Data for processing ▸

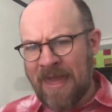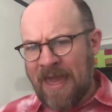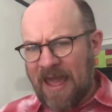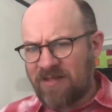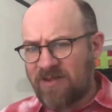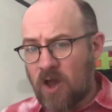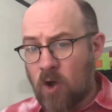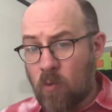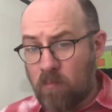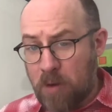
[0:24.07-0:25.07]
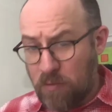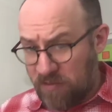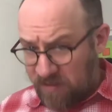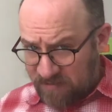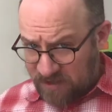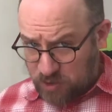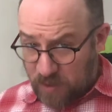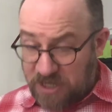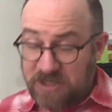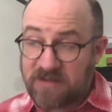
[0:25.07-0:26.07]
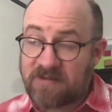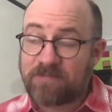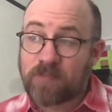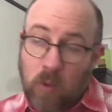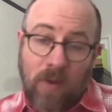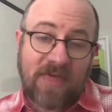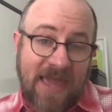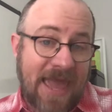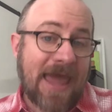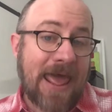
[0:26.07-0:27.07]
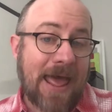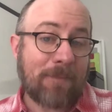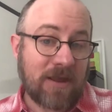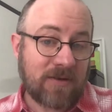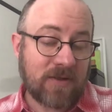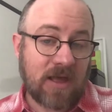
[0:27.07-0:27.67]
And so both of these situations, while they can happen,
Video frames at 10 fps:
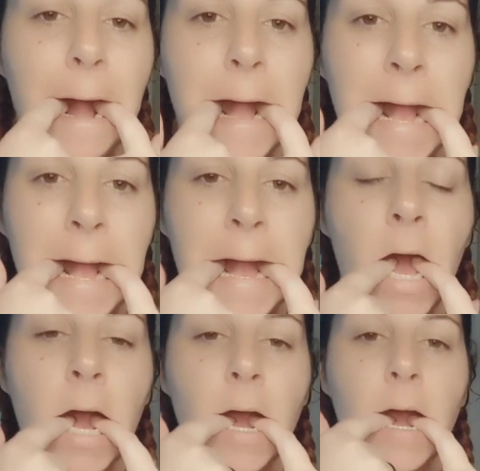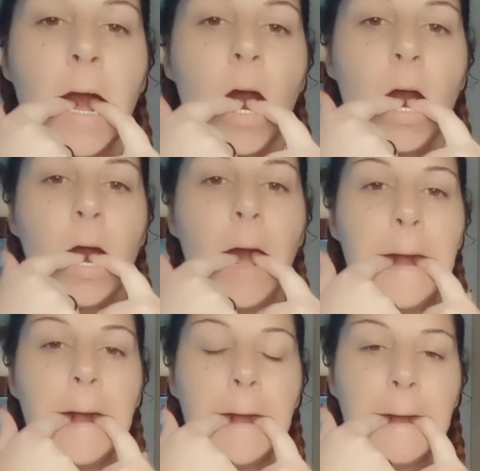
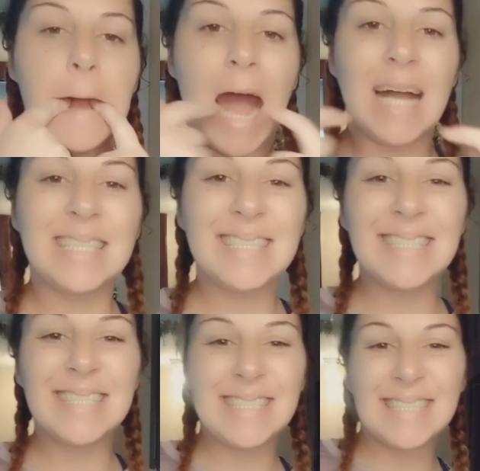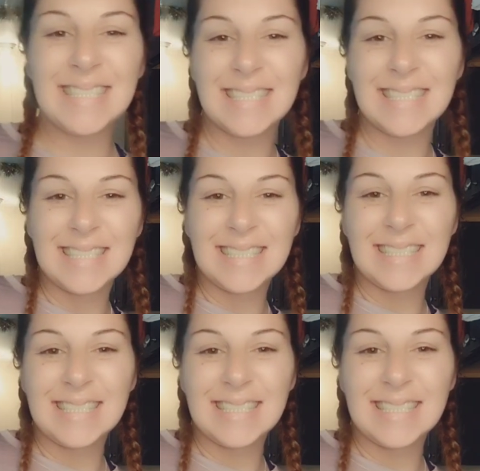
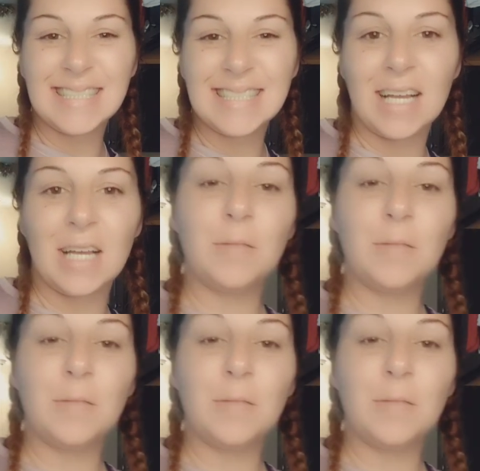[no speech]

Work to be completed ▸ Nothing but the lines from the one containing "[0:25.07-0:26.07]" through the end of the entries should be written out, exactly and without pictures.

Task output ▸
[0:25.07-0:26.07]
[0:26.07-0:27.07]
[0:27.07-0:27.67]
And so both of these situations, while they can happen,
Video frames at 10 fps:
[no speech]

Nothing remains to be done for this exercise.